Haden’s group is currently involved in researching supporting final-phase clinical trials on MDMA-assisted psychotherapy for post-traumatic stress disorders.
Unlike cannabis or other psychedelics that can be manufactured into standardized doses, ayahuasca is more difficult to study because it’s in the form of a tea and is usually taken within ceremonial settings, Haden said. Brazilian researchers recently found that ayahuasca may help with depression, however the pharmacology of it is not completely understood and may carry some risks.
One Canadian study from 2013 followed 12 people in an Indigenous community in British Columbia as they participated in treatment that included the use of ayahuasca. The researchers found that ayahuasca-assisted therapy may have potential benefits for people struggling with drug addiction and that there was “no evidence of harm associated with the administration of ayahuasca in a controlled ceremonial context.”
Another Canadian researcher at the Centre for Addiction and Mental Health in Toronto has also been evaluating an ayahuasca-based treatment program in Peru, where the substance is legal.

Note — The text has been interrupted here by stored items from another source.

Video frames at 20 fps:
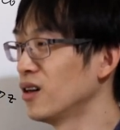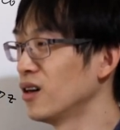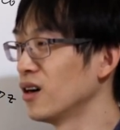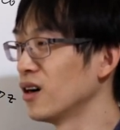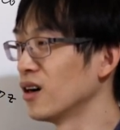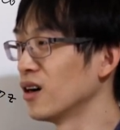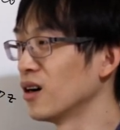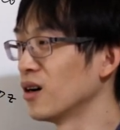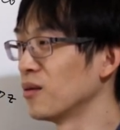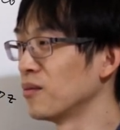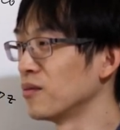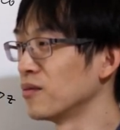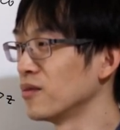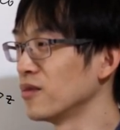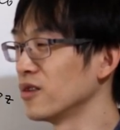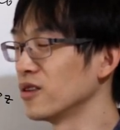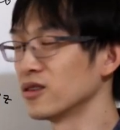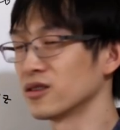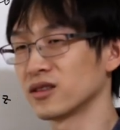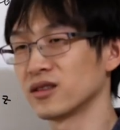
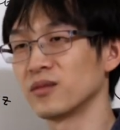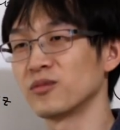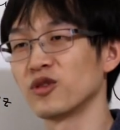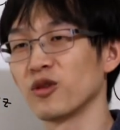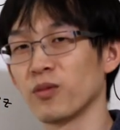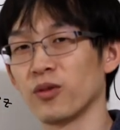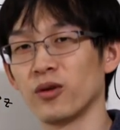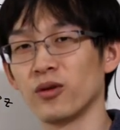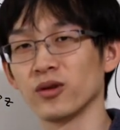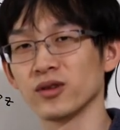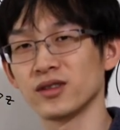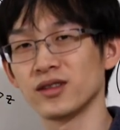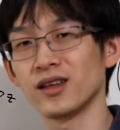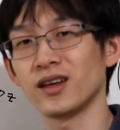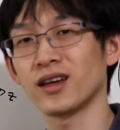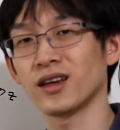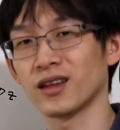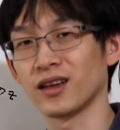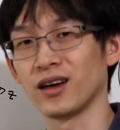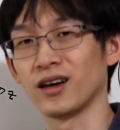There are some reports
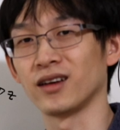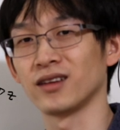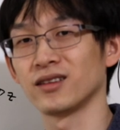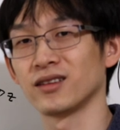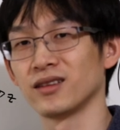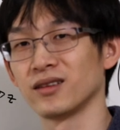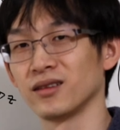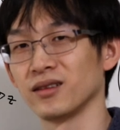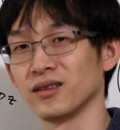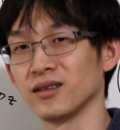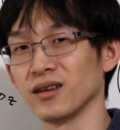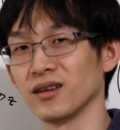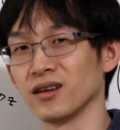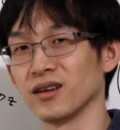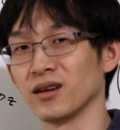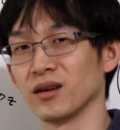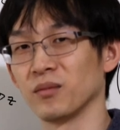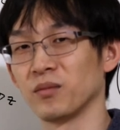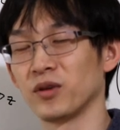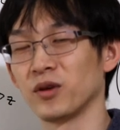saying that
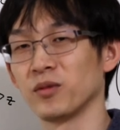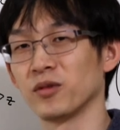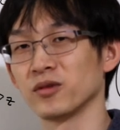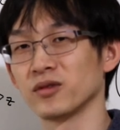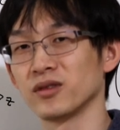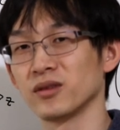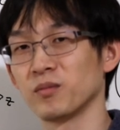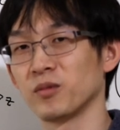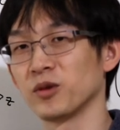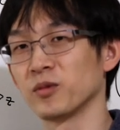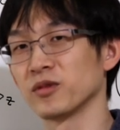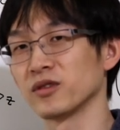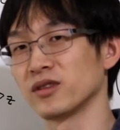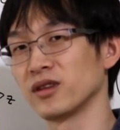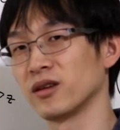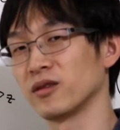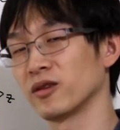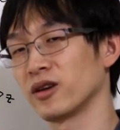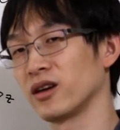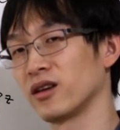people
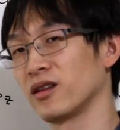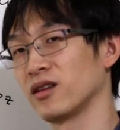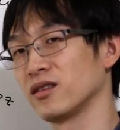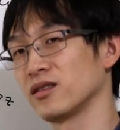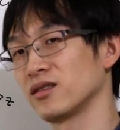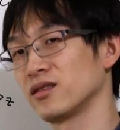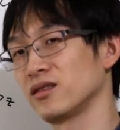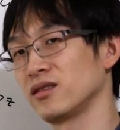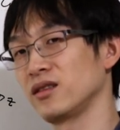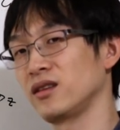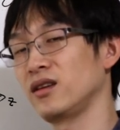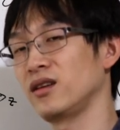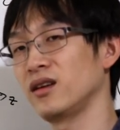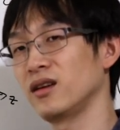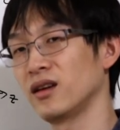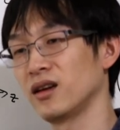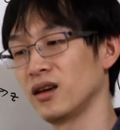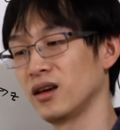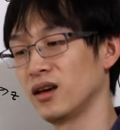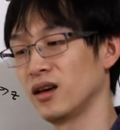say, okay, they see
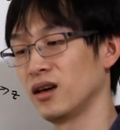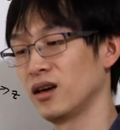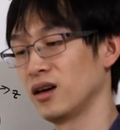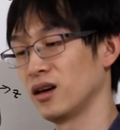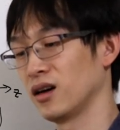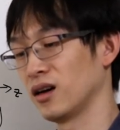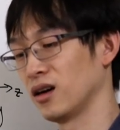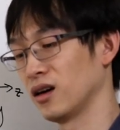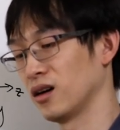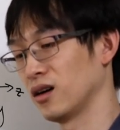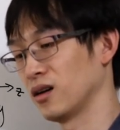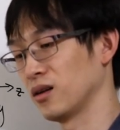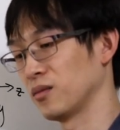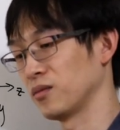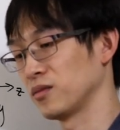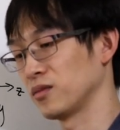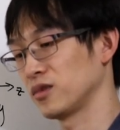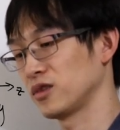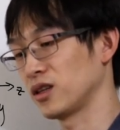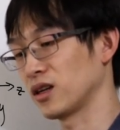
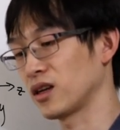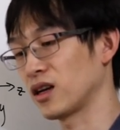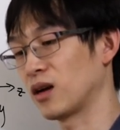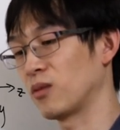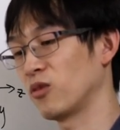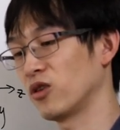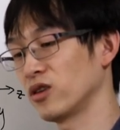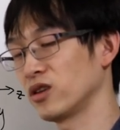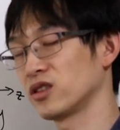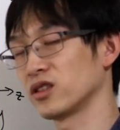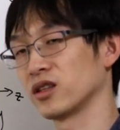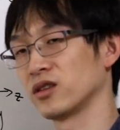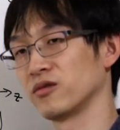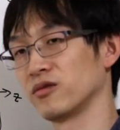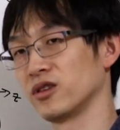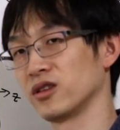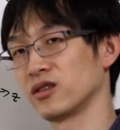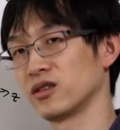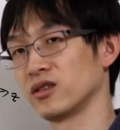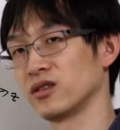second harmonic
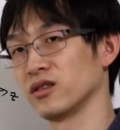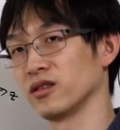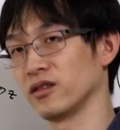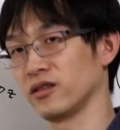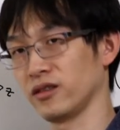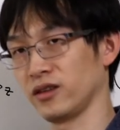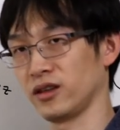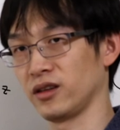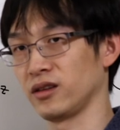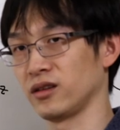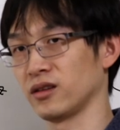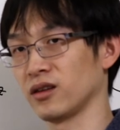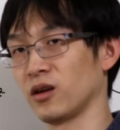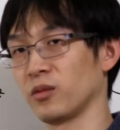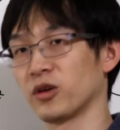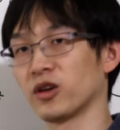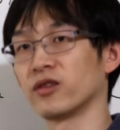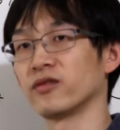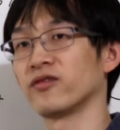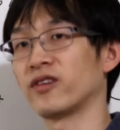generation in
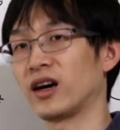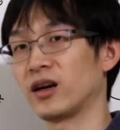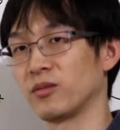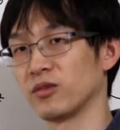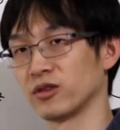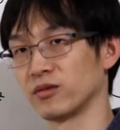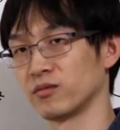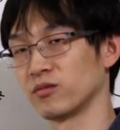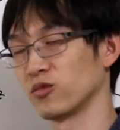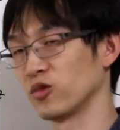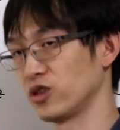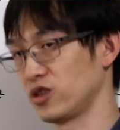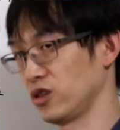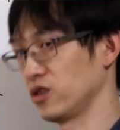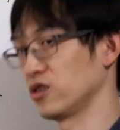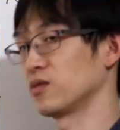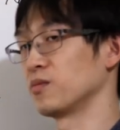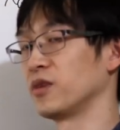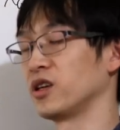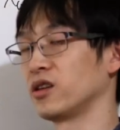optical fiber, which
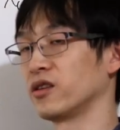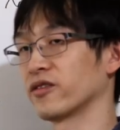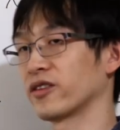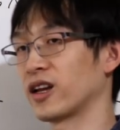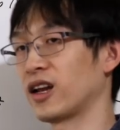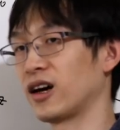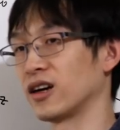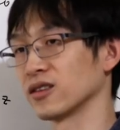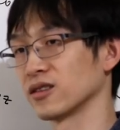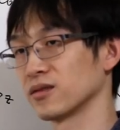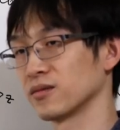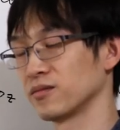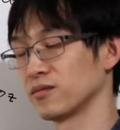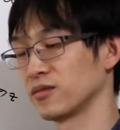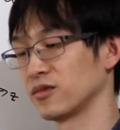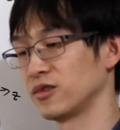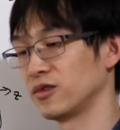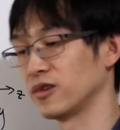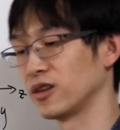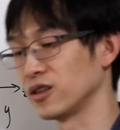is made of glass,
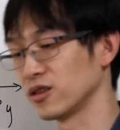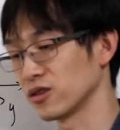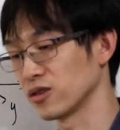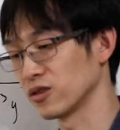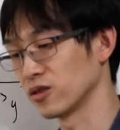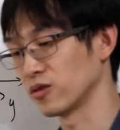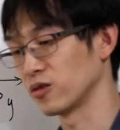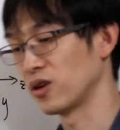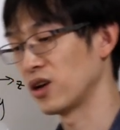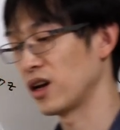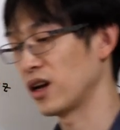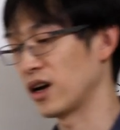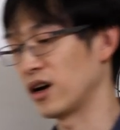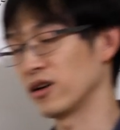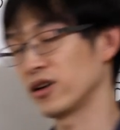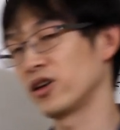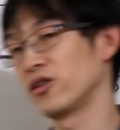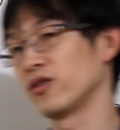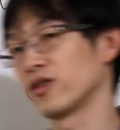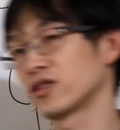right? So how
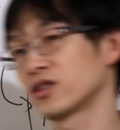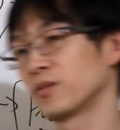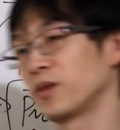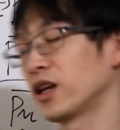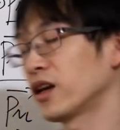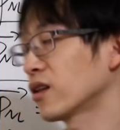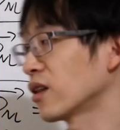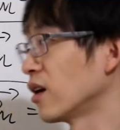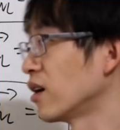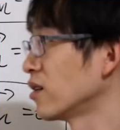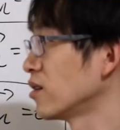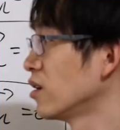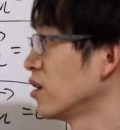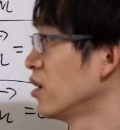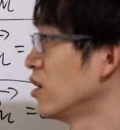can you explain that?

But Haden added that ayahuasca specifically probably does not need to go through clinical trials in order to become legalized in Canada.
“The more the Santo Daime churches become legalized, the more people have access to it, and they’re not having access to it through a stage one, two, and three clinical trial and prescription process, they’re having access to it through the shamanic process,” Haden said.
“There are many different roads to legalization, and I think different medicines are on different roads. And that’s probably a good thing.”
Durette would not say how many pending ayahuasca exemption applications Health Canada has received. People can apply for the special exemptions from the federal minister health to use illicit substances for medical or scientific purposes. They last for two years and are renewable.